Sejujurnya jika harus memilih, maka aku memilih untuk tetap berada di dalam campervan. Bukan bermaksud tidak sopan atau tidak menghargai Runi dan Om Bira. Namun, aku khawatir pertemuan ini akan membangkitkan kenanganku di masa lalu. Kenangan pahit yang sedang berusaha kukubur dalam-dalam dan tak ingin kuingat kembali. Sebab aku tak ingin usahaku memperbaiki diri selama bertahun-tahun ternoda karena pertemuanku dengan mereka.
Dua orang di masa lalu itu begitu membekas dalam ingatanku. Seruni Pratiwi dan Danu Bira Tresna, dua orang yang memiliki hubungan darah itu pernah mewarnai hari-hariku. Warna yang semula kukira indah. Namun, nyatanya berakhir dengan bencana. Hubunganku dengan mereka memiliki masa-masa paling hitam dalam hidupku. Masa yang membuatku lupa untuk bersyukur sebagai hamba-Nya.
Aku yang terjerembab dalam dosa dan kini tengah berusaha memperbaiki diri untuk lebih baik di hadapan-Nya. Namun, hari ini? Mengapa mesti mengingatkanku lagi dengan masa-masa itu dengan dipertemukan lagi orang-orang di masa lalu?
“Ya Allah, mengapa aku mesti bertemu dengan mereka lagi?” batinku.
Raya sepertinya membaca gelagatku yang terlihat tak nyaman lalu ia mendekatiku. Raya menanyakan apakah aku baik-baik saja.
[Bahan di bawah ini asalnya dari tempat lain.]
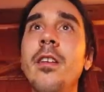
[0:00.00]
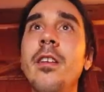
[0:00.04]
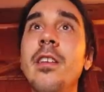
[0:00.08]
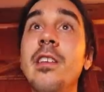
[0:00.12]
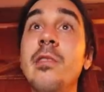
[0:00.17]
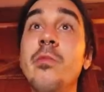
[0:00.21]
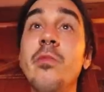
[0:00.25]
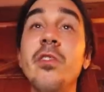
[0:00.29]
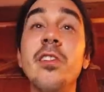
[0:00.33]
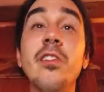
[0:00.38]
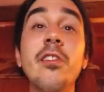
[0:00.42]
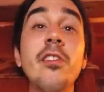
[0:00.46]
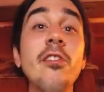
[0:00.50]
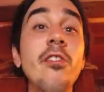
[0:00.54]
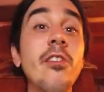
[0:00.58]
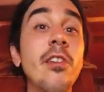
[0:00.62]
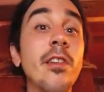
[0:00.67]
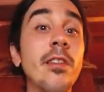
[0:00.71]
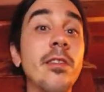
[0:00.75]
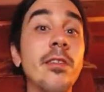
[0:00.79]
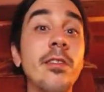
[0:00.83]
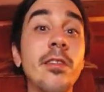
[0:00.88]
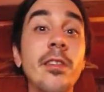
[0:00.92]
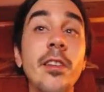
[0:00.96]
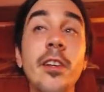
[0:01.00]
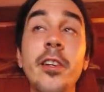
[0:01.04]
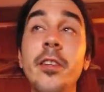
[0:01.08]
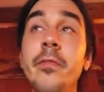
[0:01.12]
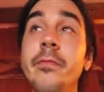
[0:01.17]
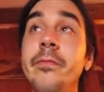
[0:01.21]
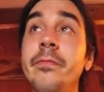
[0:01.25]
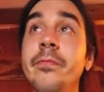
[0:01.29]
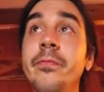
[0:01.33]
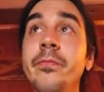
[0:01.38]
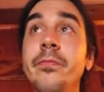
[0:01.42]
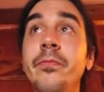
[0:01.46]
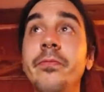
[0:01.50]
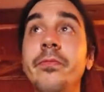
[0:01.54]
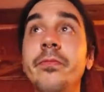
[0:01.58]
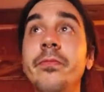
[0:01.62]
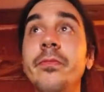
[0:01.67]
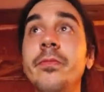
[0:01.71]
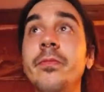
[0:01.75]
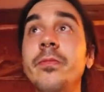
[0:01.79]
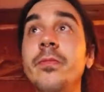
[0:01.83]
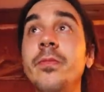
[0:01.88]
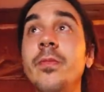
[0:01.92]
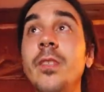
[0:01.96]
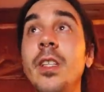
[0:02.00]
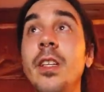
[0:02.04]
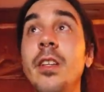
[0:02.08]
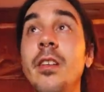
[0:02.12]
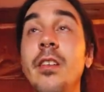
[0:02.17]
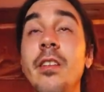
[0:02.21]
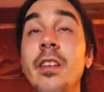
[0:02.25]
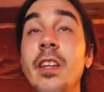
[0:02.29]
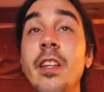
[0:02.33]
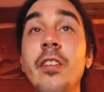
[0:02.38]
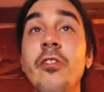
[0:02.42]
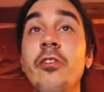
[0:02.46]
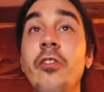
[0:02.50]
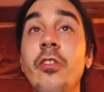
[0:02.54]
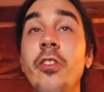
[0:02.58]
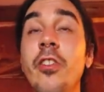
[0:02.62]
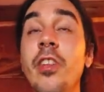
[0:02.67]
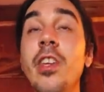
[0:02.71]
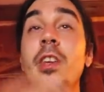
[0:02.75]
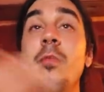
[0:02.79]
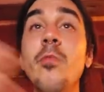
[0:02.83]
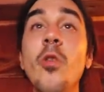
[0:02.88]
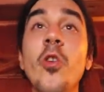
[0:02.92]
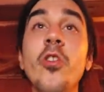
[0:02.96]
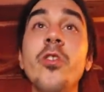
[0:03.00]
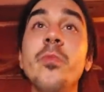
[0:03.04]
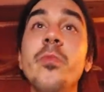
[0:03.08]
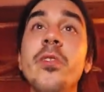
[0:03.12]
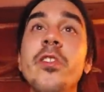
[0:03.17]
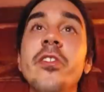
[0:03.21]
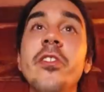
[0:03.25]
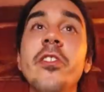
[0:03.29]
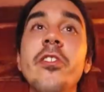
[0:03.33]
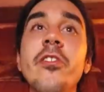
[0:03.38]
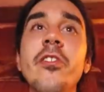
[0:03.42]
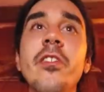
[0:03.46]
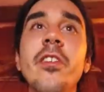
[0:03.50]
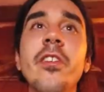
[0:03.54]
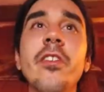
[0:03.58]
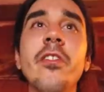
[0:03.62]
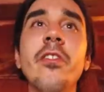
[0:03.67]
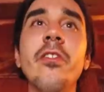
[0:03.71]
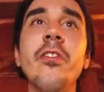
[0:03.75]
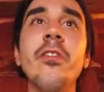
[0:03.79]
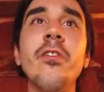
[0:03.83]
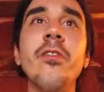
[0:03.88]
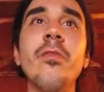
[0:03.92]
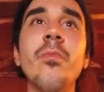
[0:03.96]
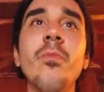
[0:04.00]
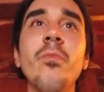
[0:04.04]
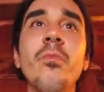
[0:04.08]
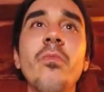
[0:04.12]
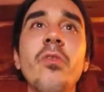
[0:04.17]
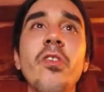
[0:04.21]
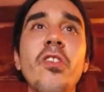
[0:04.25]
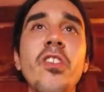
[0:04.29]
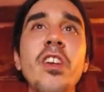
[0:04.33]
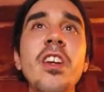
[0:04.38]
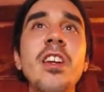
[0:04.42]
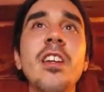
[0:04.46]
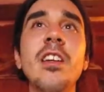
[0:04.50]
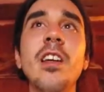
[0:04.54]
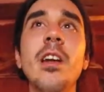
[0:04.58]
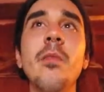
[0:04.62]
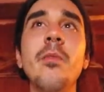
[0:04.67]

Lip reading: mysterious, you know? It's the most mysterious thing.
Aku hanya mengangguk pelan. Namun, bukan Raya namanya yang bisa percaya begitu saja. Dia hapal betul dengan sifatku karena kami sudah bertahun-tahun dalam kebersamaan.
“Kamu baik-baik saja, Wellang?”
Aku mengangguk pelan tanpa melihat matanya. Aku masih pura-pura sibuk dengan mengecek isi tasku.
“Are you Ok?” tanya Raya sekali lagi.
Lagi-lagi aku mengangguk. Kali ini aku menatap mata Raya sambil tersenyum untuk meyakinkannya. Raya mendekatiku. Sepertinya dia merasakan ketidaknyamanan yang aku rasakan.
“Aku yakin, kau sedang tidak baik-baik saja,” ucap Raya sambil menepuk pundakku.
“E i-iya. Mungkin aku hanya sedikit lelah,” jawabku sedikit kaku.
Raya menggeleng pelan.
“Kau malu bertemu dengan Runi?”
Aku hanya terdiam sambil terus berpura-pura sibuk memeriksa isi tasku.
“Betul kan?”
“Itu salah satunya,” jawabku.
“Ada hal yang lain?” tanya Raya bingung.
“Nggak ada,” jawabku singkat sambil menggeleng pelan.
“Apa kamu masih sakit hati sama dia?”
Aku menarik napas dalam. Kemudian menggelengkan kepala.
Raya terlihat bingung dengan jawabanku. Kulihat kerutan di dahinya. Lalu, dia mencoba menenangkanku dengan melepas senyuman kecil.
“Santai saja,” ucap Raya sambil menepuk pundakku pelan, “anggap saja silaturahim biasa.”
Aku hanya mengangguk. Lalu, Raya mengulang kembali cerita tentang alasanku memutuskan hubungan dengan Runi waktu itu. Raya hanya tahu alasanku memutuskan hubungan dengan Runi karena memergokinya dengan lelaki lain yang ternyata adalah Om Bira. Tidak lebih dari itu. Aku tak ingin dia mengetahui alasanku yang sesungguhnya.
Raya tidak pernah tahu ada hubungan apa sebenarnya antara aku dengan Om Bira. Raya pun tidak pernah tahu kejadian kelam di masa lalu antara aku dengan lelaki yang kini kutemui kembali tanpa disengaja, tanpa direncanakan sebelumnya.
Alasanku memutuskan hubungan dengan Runi sebenarnya hanya alasan yang kubuat-buat agar bisa berpisah. Bahkan, saat Runi masih di Indonesia, dia sering kali meyakinkanku bahwa semua hanya kesalahpahaman semata. Runi selalu berusaha untuk mempertahankan dan ingin melanjutkan kan kembali hubungan antara aku dengannya. Namun, sungguh aku tidak mau melanjutkan itu karena satu hal yang tak ingin kuungkapkan padanya.